WASHINGTON — Jessica Teich’s second book, “The Future Tense of Joy,” may be new, but the story that unravels on its pages is not. It’s about freeing oneself from the perception of perfection.
Teich writes the book as a shared autobiography. It profiles her past and the past of a woman she never met, named “Lacey” in the book.
“I was sleepless one night and I stumbled downstairs and I happened upon an obituary of this woman; and as I read, I became sort of captivated by her,” Teich said about Lacey.
Similar to Teich, the 27-year-old woman was a Rhodes scholar living in California. She was talented and loved by family and friends, yet something haunted her to the point of suicide.
“There was something about her story that just beckoned to me,” Teich said.
“I think, like a lot of women, we felt the pressure to be perfect and also to be invisible, to not ask for too much, to give everything and want very little.”
Looking back on her past, Teich said she now realizes that “perfection is not a goal for anyone to aspire to.”
It was Teich’s own quest to live free from flaws that caused her to keep her painful past a secret. At the age of 16, she was sexually abused and beaten by a 30-year-old man at her ballet company. The abuse went on for about a year, but Teich was convinced she could “figure it out” on her own.
“I didn’t want to disappoint my teachers, I didn’t want to trouble my parents. I kept thinking it would stop or I would find a way out of it,” she said.
On the outside, Teich was living up to society’s high standards. She graduated summa cum laude from Yale and received an advanced postgraduate research degree from Oxford.
Inside, her experience with abuse warped the way she viewed the world. She thought danger lurked everywhere — an outlook that became especially exacerbated while raising two daughters.
“That was sort of the moment that broke open this back story for me,” Teich said. “I realized it was time for me to really look at what happened to me when I was [my daughter’s] age.”
In fact, it was when she was up at night worrying about her daughter that Teich stumbled on Lacey’s obituary and started obsessing. She hired a private detective — “Which sounds very odd for a suburban housewife,” she said — and talked to Lacey’s survivors, including her husband and sister.
Those conversations form the core of the book.
“She seemed to the outside world to have everything. She had so many friends, she had been so successful, she was much loved by her new husband,” Teich said.
“The fact that no one knew that she was in trouble and that she was afraid to tell anyone for fear that she would disappoint, I think that resonated very deeply with me.”

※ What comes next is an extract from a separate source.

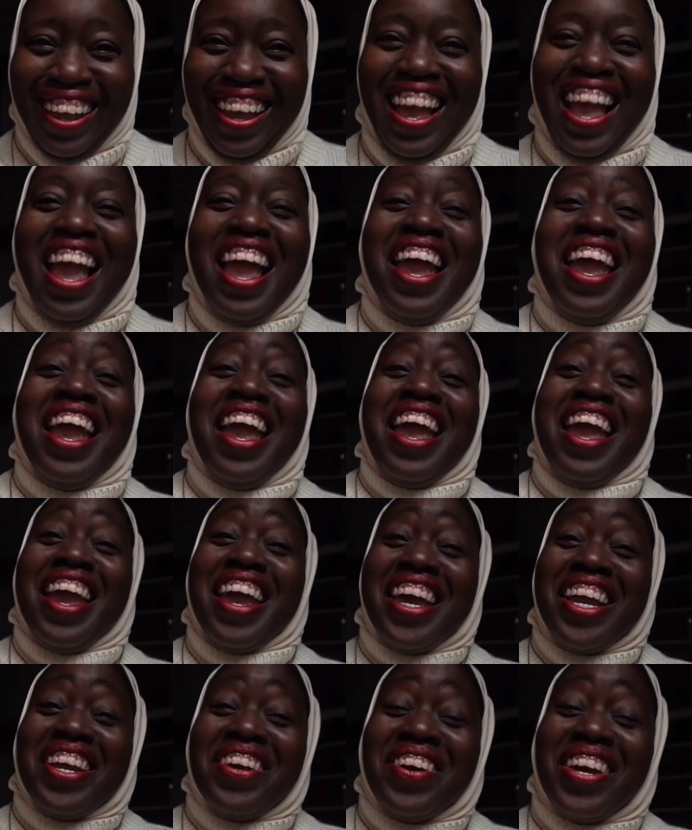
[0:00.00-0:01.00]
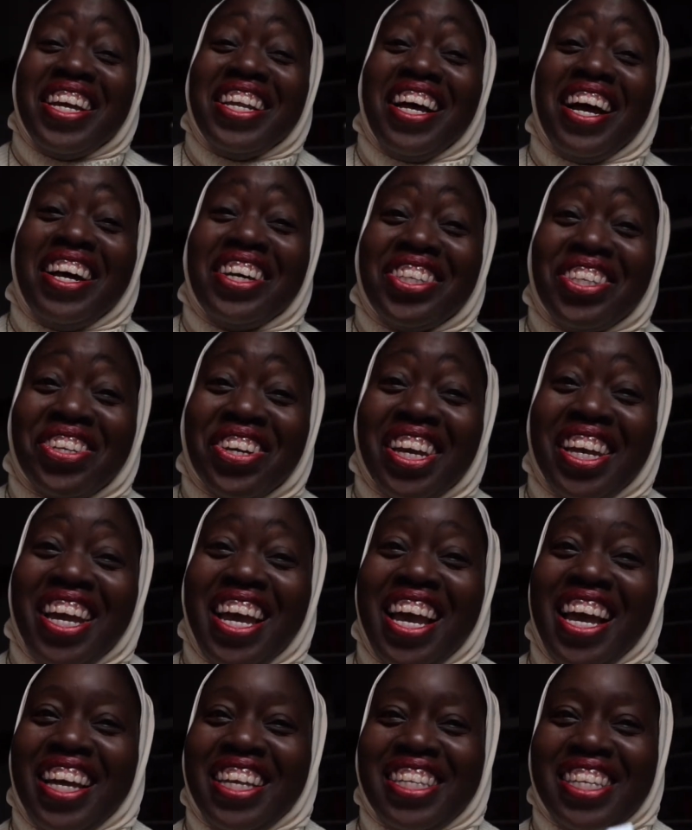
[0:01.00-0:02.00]
Anyway,
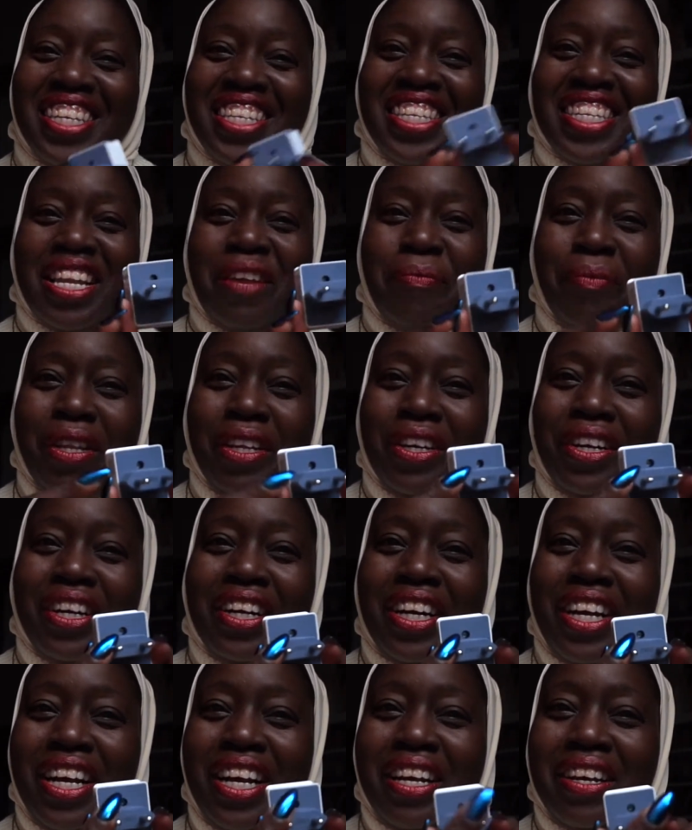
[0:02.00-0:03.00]
Australia has a similar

Teich said no matter your past experiences — whether it’s abuse, depression or something else entirely — keeping silent is never a good idea.
“I think the whole engagement with other people is critical,” Teich said.
Just as Lacey’s story helped to unlock her own struggles with the past, Teich said she hopes others find comfort in her book.
“I think this is the moment for people to come forward and say, ‘We’re not going to be stigmatized by shame. We’re not going to be silenced. We’re going to tell people that we’re being mistreated, and we’re going to insist that society do something about that,’” she said.
“There is real freedom from fear and real joy, and I wish that for you, wherever you are.”